Material supplied:
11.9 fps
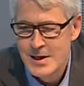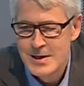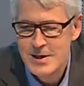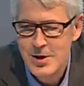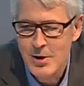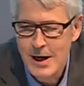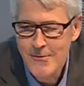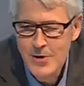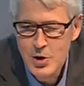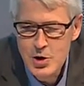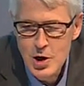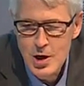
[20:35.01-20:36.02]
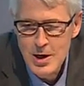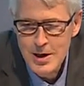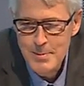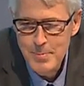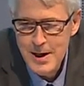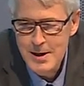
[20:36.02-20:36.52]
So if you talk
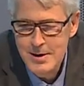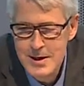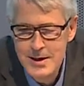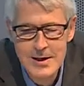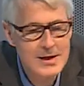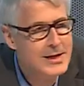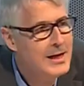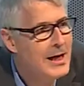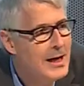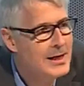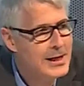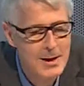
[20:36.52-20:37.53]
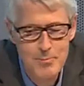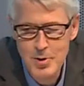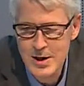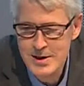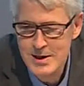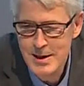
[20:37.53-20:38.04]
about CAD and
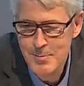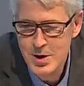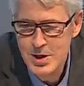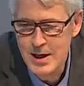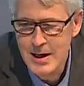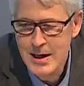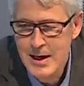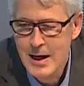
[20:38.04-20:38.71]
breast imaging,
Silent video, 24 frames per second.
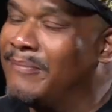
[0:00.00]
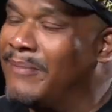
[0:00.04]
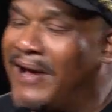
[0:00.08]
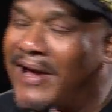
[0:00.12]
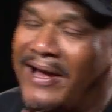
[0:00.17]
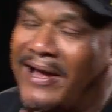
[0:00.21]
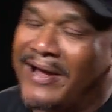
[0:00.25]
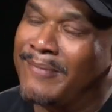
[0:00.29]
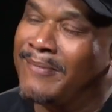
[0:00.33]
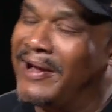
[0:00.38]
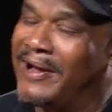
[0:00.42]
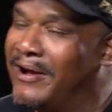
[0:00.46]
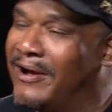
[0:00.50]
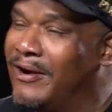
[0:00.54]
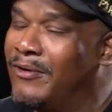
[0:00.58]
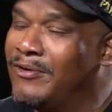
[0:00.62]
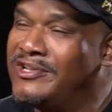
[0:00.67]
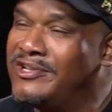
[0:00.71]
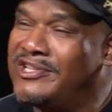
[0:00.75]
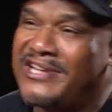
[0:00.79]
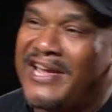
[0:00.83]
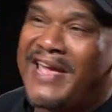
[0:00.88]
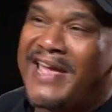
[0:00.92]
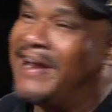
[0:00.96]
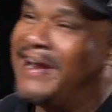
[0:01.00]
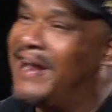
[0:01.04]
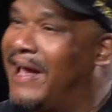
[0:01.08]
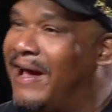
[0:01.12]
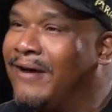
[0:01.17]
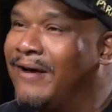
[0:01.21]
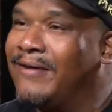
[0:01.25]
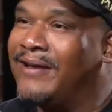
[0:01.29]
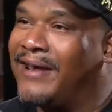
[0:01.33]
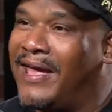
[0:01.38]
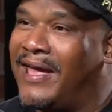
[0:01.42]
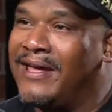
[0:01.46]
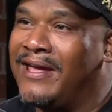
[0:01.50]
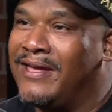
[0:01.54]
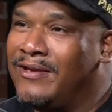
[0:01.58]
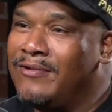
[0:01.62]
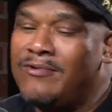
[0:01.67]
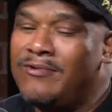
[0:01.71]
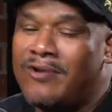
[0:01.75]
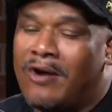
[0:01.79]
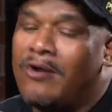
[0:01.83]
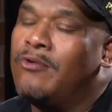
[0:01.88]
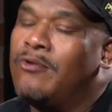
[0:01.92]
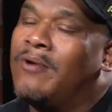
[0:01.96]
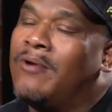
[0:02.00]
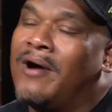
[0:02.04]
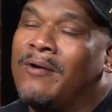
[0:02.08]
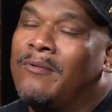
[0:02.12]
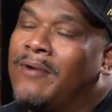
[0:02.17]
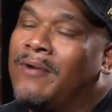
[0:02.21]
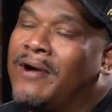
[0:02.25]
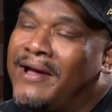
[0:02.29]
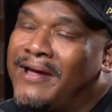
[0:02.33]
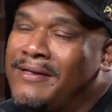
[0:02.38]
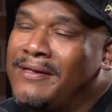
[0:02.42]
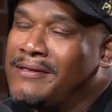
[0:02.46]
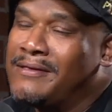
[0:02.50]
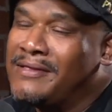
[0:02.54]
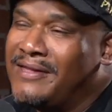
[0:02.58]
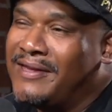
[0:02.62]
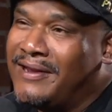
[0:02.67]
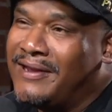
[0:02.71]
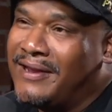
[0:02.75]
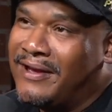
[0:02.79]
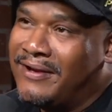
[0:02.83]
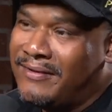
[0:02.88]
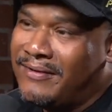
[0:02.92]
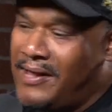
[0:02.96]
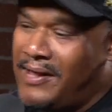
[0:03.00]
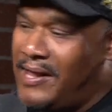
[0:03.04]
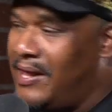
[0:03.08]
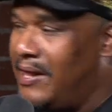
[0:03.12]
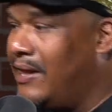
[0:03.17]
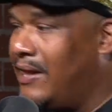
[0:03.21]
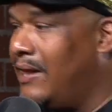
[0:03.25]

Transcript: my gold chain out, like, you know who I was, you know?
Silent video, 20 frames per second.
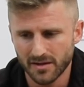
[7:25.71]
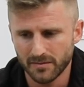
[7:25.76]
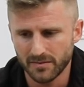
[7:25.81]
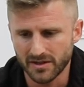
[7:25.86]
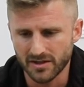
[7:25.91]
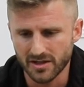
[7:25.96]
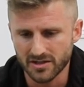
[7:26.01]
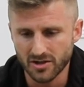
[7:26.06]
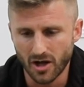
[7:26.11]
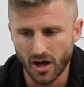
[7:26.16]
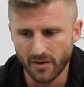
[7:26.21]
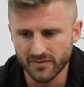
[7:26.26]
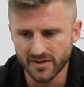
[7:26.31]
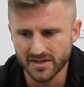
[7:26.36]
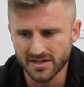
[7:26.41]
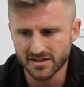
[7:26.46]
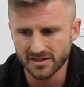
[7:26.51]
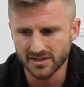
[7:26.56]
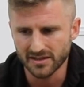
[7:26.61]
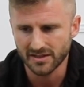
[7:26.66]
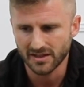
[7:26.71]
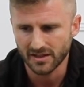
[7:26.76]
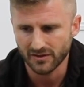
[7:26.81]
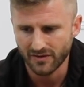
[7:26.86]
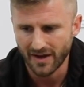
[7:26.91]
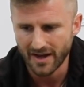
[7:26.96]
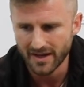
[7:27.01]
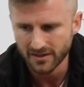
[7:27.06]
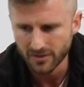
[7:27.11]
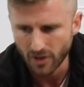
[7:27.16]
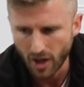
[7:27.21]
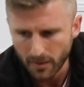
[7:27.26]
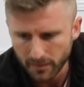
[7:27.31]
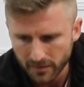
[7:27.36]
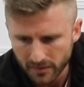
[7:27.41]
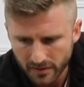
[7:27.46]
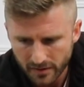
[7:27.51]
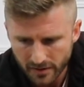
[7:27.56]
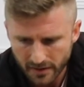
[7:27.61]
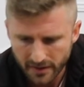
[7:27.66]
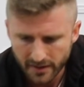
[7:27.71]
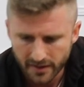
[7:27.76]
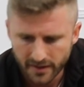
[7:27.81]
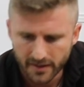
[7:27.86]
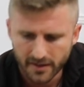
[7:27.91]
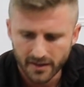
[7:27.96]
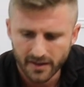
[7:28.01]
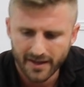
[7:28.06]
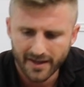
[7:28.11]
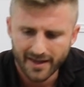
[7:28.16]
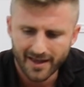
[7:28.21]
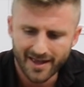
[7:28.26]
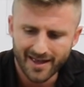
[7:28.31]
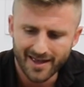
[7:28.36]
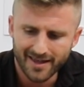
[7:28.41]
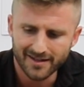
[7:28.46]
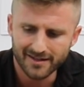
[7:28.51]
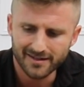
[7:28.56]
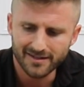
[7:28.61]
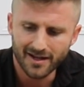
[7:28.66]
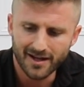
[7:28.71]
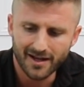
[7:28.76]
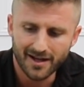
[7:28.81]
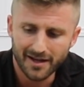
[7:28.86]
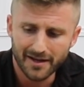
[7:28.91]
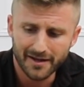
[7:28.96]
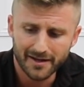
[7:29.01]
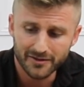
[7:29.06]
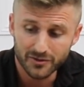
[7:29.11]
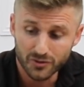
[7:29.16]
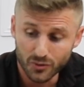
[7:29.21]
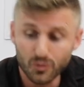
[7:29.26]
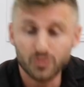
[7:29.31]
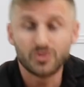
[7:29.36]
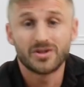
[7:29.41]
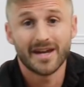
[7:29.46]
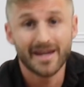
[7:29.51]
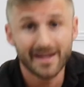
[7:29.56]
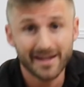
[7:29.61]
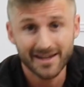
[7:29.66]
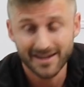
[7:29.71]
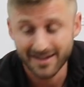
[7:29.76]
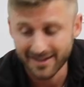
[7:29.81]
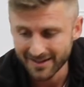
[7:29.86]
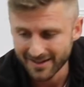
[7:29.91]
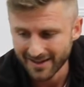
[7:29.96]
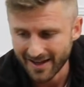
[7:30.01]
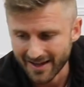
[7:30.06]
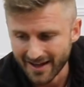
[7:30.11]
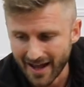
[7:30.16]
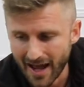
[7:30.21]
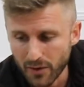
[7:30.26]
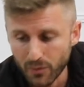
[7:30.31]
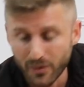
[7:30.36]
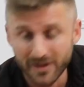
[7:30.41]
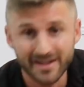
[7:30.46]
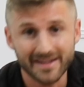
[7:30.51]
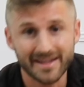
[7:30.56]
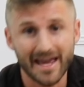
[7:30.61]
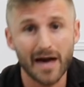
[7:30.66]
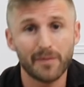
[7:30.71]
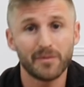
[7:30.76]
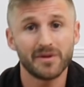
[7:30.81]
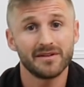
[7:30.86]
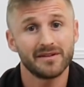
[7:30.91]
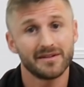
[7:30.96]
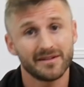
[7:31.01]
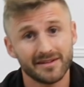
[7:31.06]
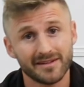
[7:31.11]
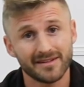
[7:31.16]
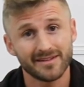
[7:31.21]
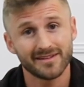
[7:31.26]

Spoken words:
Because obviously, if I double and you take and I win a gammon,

What is required: Each record should be written out exactly, and each image should be omitted.

Finished task:
11.9 fps
[20:35.01-20:36.02]
[20:36.02-20:36.52]
So if you talk
[20:36.52-20:37.53]
[20:37.53-20:38.04]
about CAD and
[20:38.04-20:38.71]
breast imaging,
Silent video, 24 frames per second.
[0:00.00]
[0:00.04]
[0:00.08]
[0:00.12]
[0:00.17]
[0:00.21]
[0:00.25]
[0:00.29]
[0:00.33]
[0:00.38]
[0:00.42]
[0:00.46]
[0:00.50]
[0:00.54]
[0:00.58]
[0:00.62]
[0:00.67]
[0:00.71]
[0:00.75]
[0:00.79]
[0:00.83]
[0:00.88]
[0:00.92]
[0:00.96]
[0:01.00]
[0:01.04]
[0:01.08]
[0:01.12]
[0:01.17]
[0:01.21]
[0:01.25]
[0:01.29]
[0:01.33]
[0:01.38]
[0:01.42]
[0:01.46]
[0:01.50]
[0:01.54]
[0:01.58]
[0:01.62]
[0:01.67]
[0:01.71]
[0:01.75]
[0:01.79]
[0:01.83]
[0:01.88]
[0:01.92]
[0:01.96]
[0:02.00]
[0:02.04]
[0:02.08]
[0:02.12]
[0:02.17]
[0:02.21]
[0:02.25]
[0:02.29]
[0:02.33]
[0:02.38]
[0:02.42]
[0:02.46]
[0:02.50]
[0:02.54]
[0:02.58]
[0:02.62]
[0:02.67]
[0:02.71]
[0:02.75]
[0:02.79]
[0:02.83]
[0:02.88]
[0:02.92]
[0:02.96]
[0:03.00]
[0:03.04]
[0:03.08]
[0:03.12]
[0:03.17]
[0:03.21]
[0:03.25]

Transcript: my gold chain out, like, you know who I was, you know?
Silent video, 20 frames per second.
[7:25.71]
[7:25.76]
[7:25.81]
[7:25.86]
[7:25.91]
[7:25.96]
[7:26.01]
[7:26.06]
[7:26.11]
[7:26.16]
[7:26.21]
[7:26.26]
[7:26.31]
[7:26.36]
[7:26.41]
[7:26.46]
[7:26.51]
[7:26.56]
[7:26.61]
[7:26.66]
[7:26.71]
[7:26.76]
[7:26.81]
[7:26.86]
[7:26.91]
[7:26.96]
[7:27.01]
[7:27.06]
[7:27.11]
[7:27.16]
[7:27.21]
[7:27.26]
[7:27.31]
[7:27.36]
[7:27.41]
[7:27.46]
[7:27.51]
[7:27.56]
[7:27.61]
[7:27.66]
[7:27.71]
[7:27.76]
[7:27.81]
[7:27.86]
[7:27.91]
[7:27.96]
[7:28.01]
[7:28.06]
[7:28.11]
[7:28.16]
[7:28.21]
[7:28.26]
[7:28.31]
[7:28.36]
[7:28.41]
[7:28.46]
[7:28.51]
[7:28.56]
[7:28.61]
[7:28.66]
[7:28.71]
[7:28.76]
[7:28.81]
[7:28.86]
[7:28.91]
[7:28.96]
[7:29.01]
[7:29.06]
[7:29.11]
[7:29.16]
[7:29.21]
[7:29.26]
[7:29.31]
[7:29.36]
[7:29.41]
[7:29.46]
[7:29.51]
[7:29.56]
[7:29.61]
[7:29.66]
[7:29.71]
[7:29.76]
[7:29.81]
[7:29.86]
[7:29.91]
[7:29.96]
[7:30.01]
[7:30.06]
[7:30.11]
[7:30.16]
[7:30.21]
[7:30.26]
[7:30.31]
[7:30.36]
[7:30.41]
[7:30.46]
[7:30.51]
[7:30.56]
[7:30.61]
[7:30.66]
[7:30.71]
[7:30.76]
[7:30.81]
[7:30.86]
[7:30.91]
[7:30.96]
[7:31.01]
[7:31.06]
[7:31.11]
[7:31.16]
[7:31.21]
[7:31.26]

Spoken words:
Because obviously, if I double and you take and I win a gammon,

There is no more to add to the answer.